Microgrids are sub-category of the regional electrical grid that have the ability to operate independent, or “island,” from the local utility. Microgrids normally operate in parallel with the utility, but they can operate in an isolated mode when utility service is interrupted or providing poor power quality. The design and operation of microgrids are optimized around the needs of the specific end users they serve. Because of their closer proximity to the end user’s loads, microgrids can provide more reliable and resilient power and a lower net cost of thermal and electric energy than can many utilities. They also are less subject to storm damage than long overhead utility cables. Microgrids can include conventional power generating equipment, energy storage, and renewables.

Benefits of microgrids

  • Microgrids carry a number of benefits. Some of the reasons organizations establish microgrids include:
  • Produce heat and power less expensively than a centralized utility company, i.e., achieve lower lifecycle costs.
  • Achieve a lower carbon footprint than when producing heating and cooling on-site, while purchasing power from offsite.
  • Minimize impact of weather emergencies on core business operations.
  • Provide higher security against intentional malicious acts.
  • Provide higher-quality power than is available from the utility. In particular, some industrial applications, computing, and research facilities need highly stable voltage, frequency, and power factor to avoid interfering with their work.
  • Avoid the need for extensive utility distribution infrastructure upgrades.
  • Produce additional revenue by participating in transactional relationships with energy markets.
  • Improve society through job creation in communities and local power generation.

Who owns microgrids?

Microgrids are owned and operated by college and university campuses, military bases, hospitals, housing complexes, research facilities, and some municipalities and businesses. Typically, these are organizations that place a high value on energy reliability, efficiency, security, power quality, or minimized environmental impact.

  • The community case for microgrids

The presence of a microgrid benefits a community beyond the microgrid’s boundaries. When microgrids operate in parallel (synchronized) with the utility grid, they help stabilize local voltage, frequency, and power quality. These benefits don’t stop at the electric meter. They also extend to the community. Similarly, microgrids that are economically dispatched can sell power to the surrounding grid at times when they can operate less expensively than the utility, i.e., they reduce net cost for all power consumers.

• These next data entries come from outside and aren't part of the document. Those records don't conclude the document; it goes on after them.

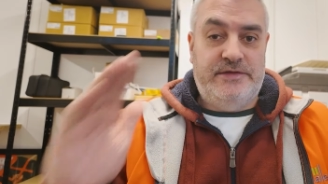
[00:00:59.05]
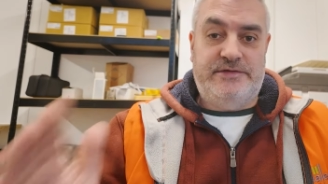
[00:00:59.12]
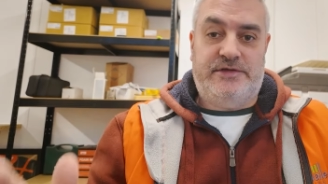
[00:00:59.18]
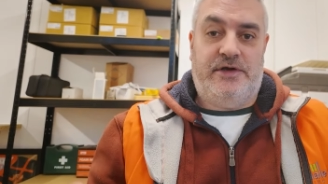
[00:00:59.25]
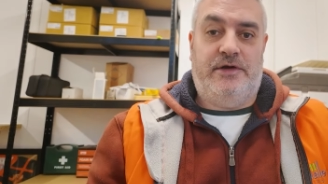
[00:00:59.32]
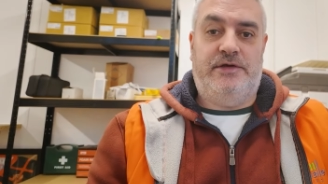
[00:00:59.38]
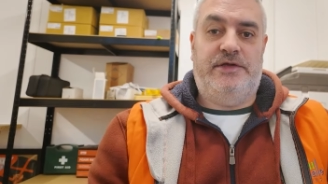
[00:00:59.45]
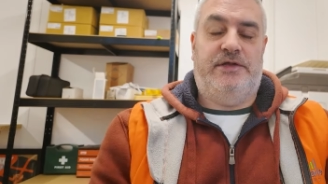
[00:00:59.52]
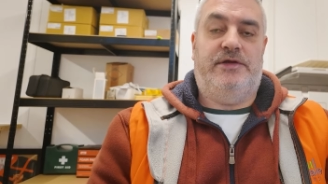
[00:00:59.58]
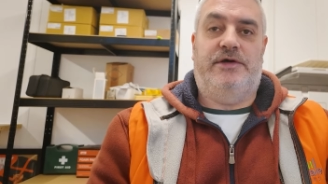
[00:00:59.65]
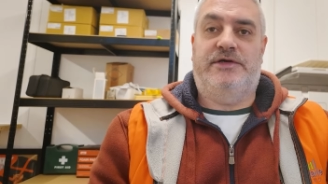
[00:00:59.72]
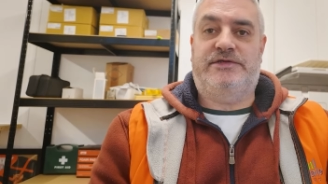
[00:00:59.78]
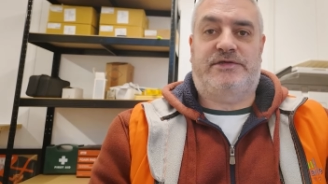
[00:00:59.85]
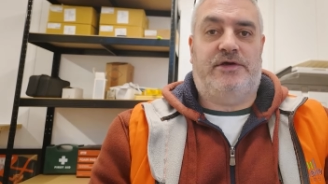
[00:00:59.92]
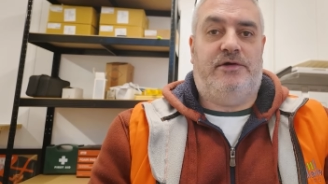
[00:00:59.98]
So, you
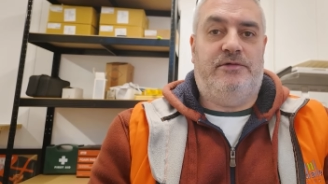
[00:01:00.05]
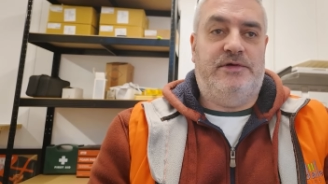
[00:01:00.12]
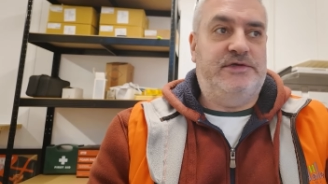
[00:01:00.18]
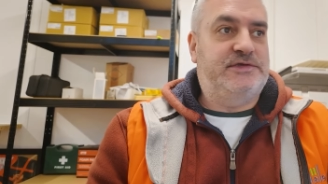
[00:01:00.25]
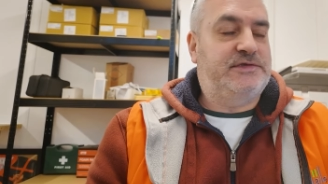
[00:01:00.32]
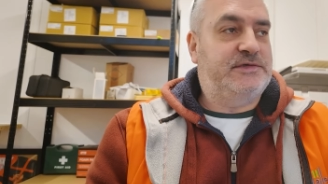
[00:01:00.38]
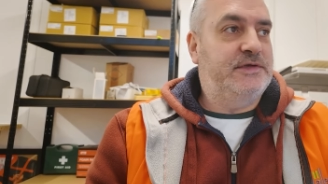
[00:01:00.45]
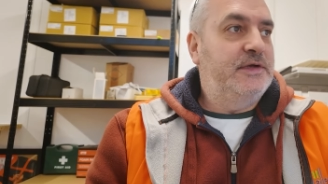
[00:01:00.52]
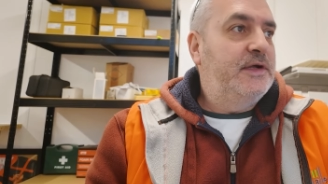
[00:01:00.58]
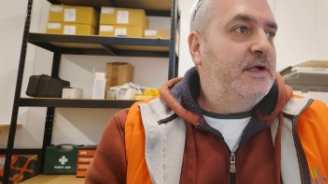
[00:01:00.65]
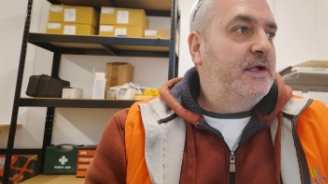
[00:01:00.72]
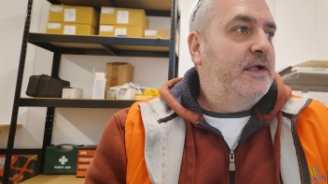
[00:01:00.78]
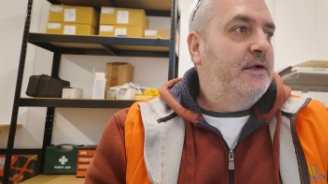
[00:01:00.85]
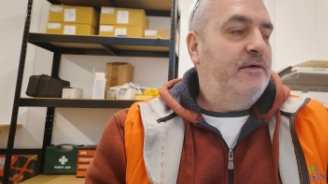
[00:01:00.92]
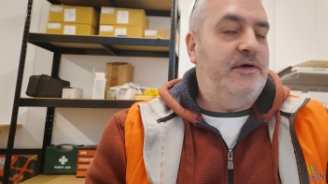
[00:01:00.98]
know, it's always
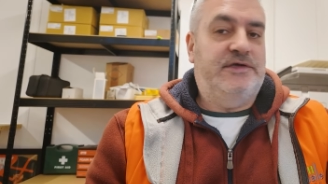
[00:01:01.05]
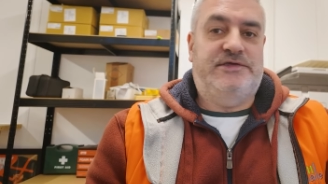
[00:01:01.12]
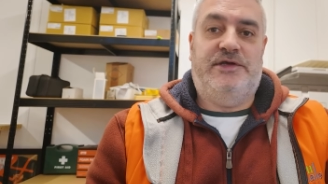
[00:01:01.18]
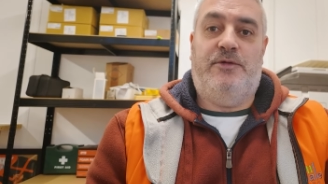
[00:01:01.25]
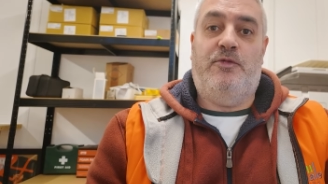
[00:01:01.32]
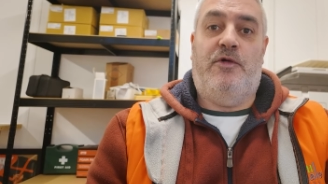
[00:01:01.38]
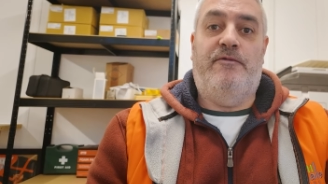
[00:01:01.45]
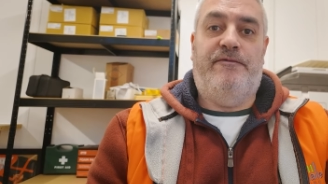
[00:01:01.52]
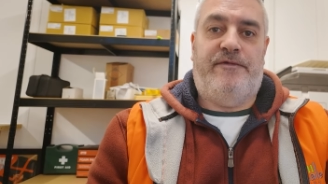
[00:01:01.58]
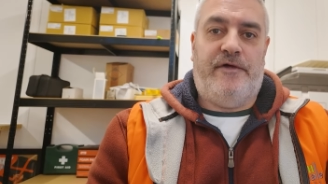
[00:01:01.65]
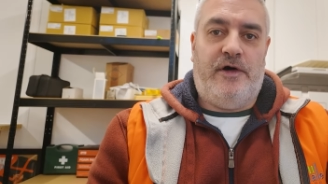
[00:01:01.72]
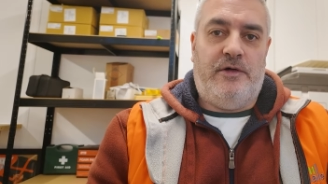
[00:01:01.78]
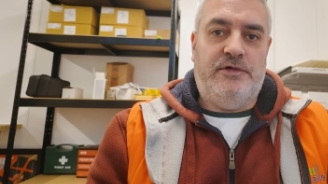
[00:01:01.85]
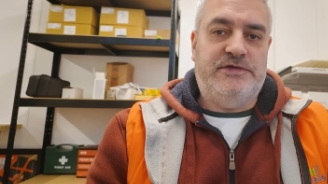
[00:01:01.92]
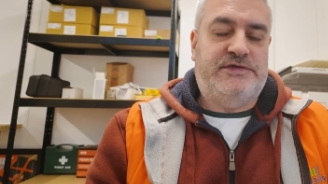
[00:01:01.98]
what is it, one
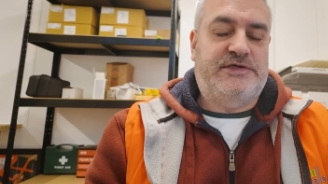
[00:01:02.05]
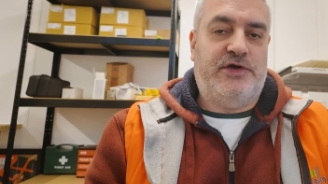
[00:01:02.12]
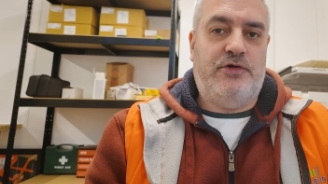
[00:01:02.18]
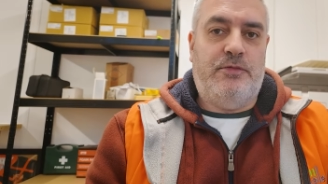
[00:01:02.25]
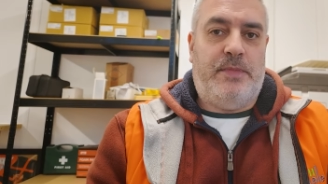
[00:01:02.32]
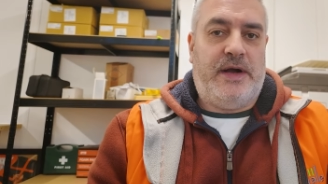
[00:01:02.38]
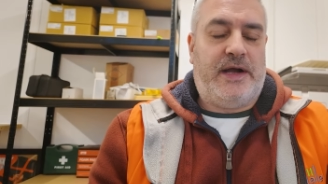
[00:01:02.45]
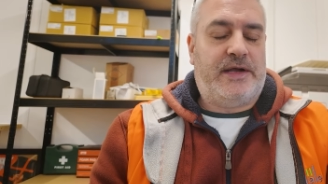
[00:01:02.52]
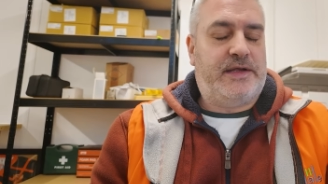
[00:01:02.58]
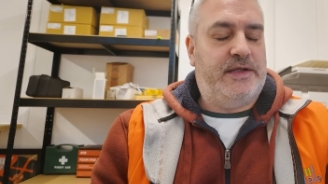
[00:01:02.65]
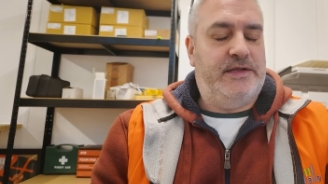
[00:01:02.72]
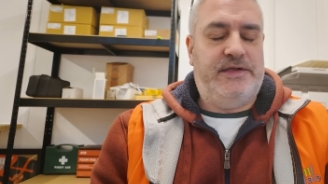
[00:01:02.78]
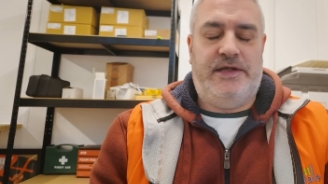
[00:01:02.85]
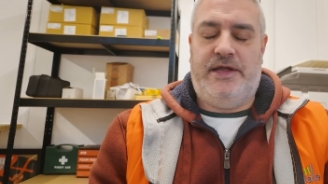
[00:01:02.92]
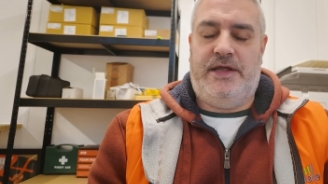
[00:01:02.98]
forward, two back,
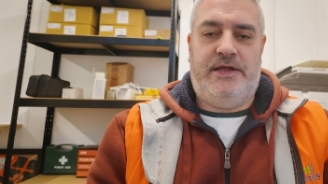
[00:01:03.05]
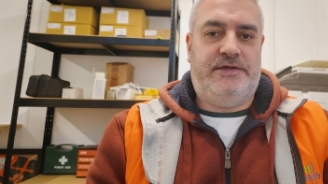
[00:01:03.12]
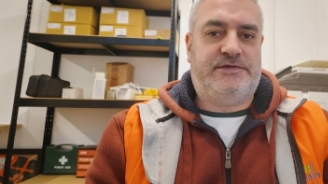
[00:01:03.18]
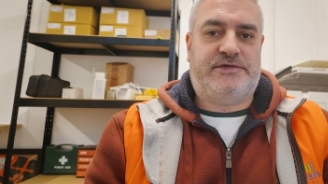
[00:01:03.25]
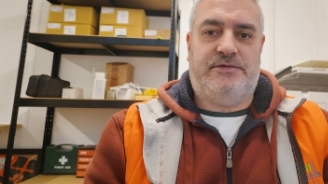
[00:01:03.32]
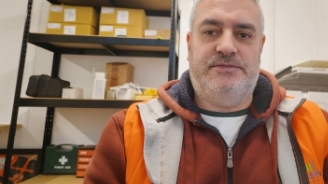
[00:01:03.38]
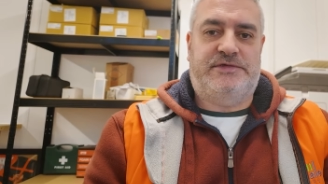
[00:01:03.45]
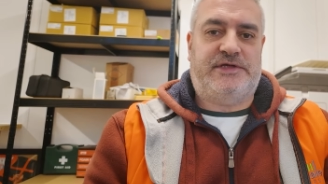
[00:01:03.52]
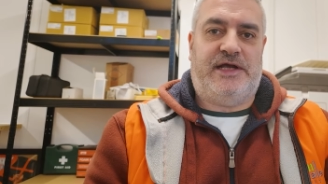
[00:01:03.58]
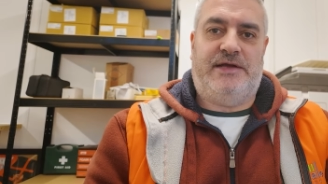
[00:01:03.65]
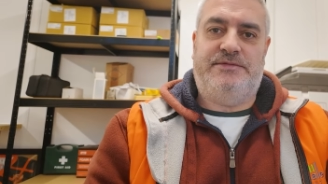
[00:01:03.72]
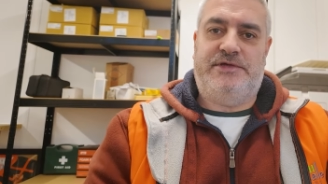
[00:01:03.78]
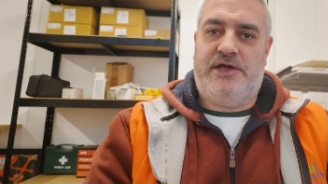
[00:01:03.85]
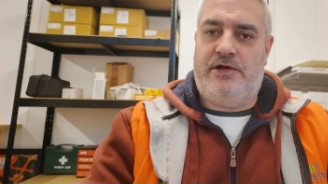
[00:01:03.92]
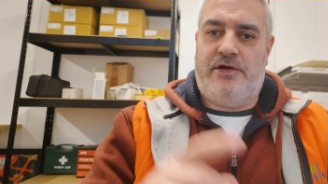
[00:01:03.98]
and it, it,
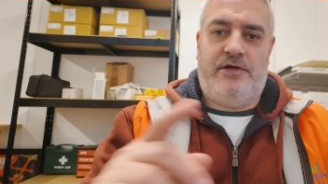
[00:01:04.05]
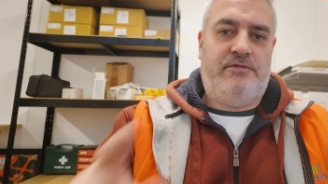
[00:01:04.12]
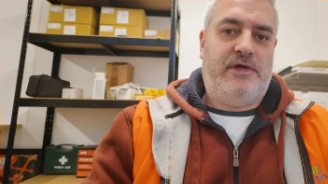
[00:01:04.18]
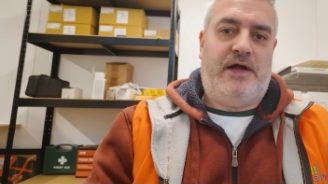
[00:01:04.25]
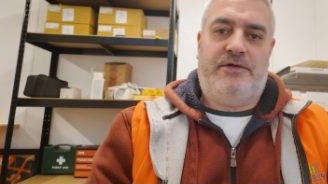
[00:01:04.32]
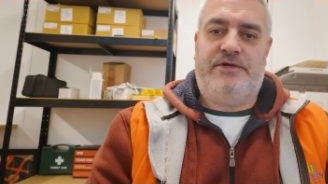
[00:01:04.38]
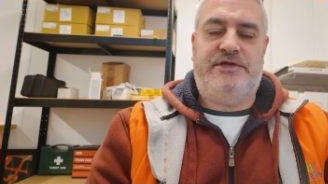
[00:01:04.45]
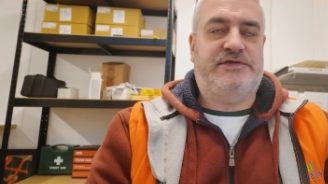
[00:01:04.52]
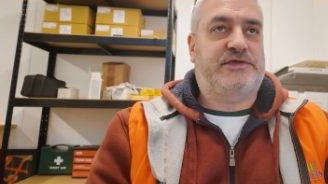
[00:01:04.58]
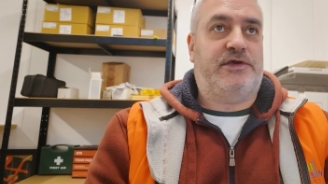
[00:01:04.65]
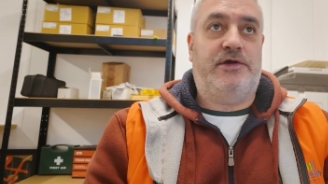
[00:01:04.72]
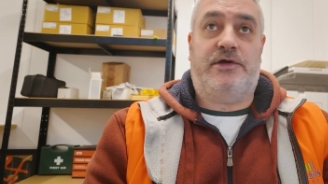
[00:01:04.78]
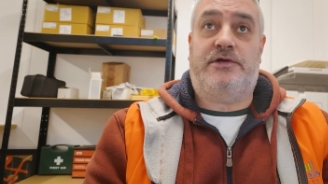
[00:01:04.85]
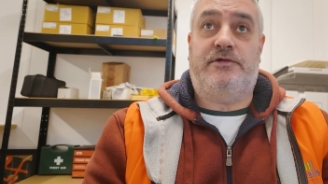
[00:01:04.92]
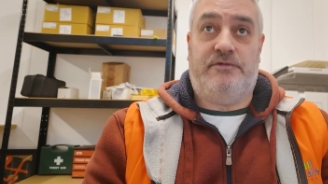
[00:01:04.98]
sometimes you're going round in
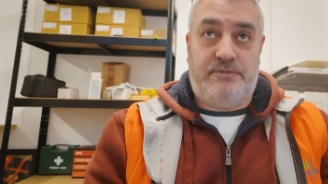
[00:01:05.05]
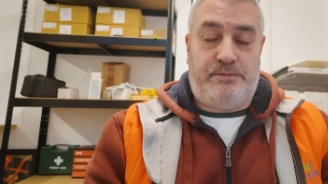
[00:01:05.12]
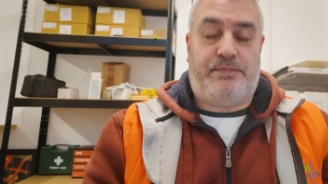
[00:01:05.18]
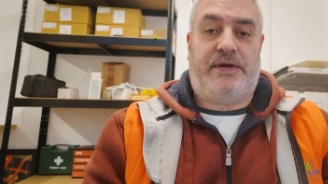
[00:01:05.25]
circles,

Microgrids exist in the communities they serve, thus they are more likely to be sources of local employment than a utility power station 100 miles or so away. Microgrids can take advantage of specialized local fuel supplies—such as landfill gas or urban wood waste—that may be too expensive to transport to a distant power plant. In this way, they can turn something that might otherwise be seen as a waste into a useful resource.

  • The security case for microgrids

Microgrids tend to be smaller and scattered throughout a region, instead of large and centralized. They can take advantage of local labor and fuel supplies. The failure of one microgrid rarely has a broad regional impact. But having one microgrid remain operational during a regional emergency can offer a point of refuge and safety to first-responders or people displaced from the region.

During Hurricane Sandy, many CHP microgrid systems continued to operate even while the surrounding towns were dark. For example, Co-Op City in the Bronx, a borough of NYC; Princeton University; New York University; and Nassau cogeneration facility (which supports a hospital) maintained core business operations and were able to be places of refuge for the surrounding communities.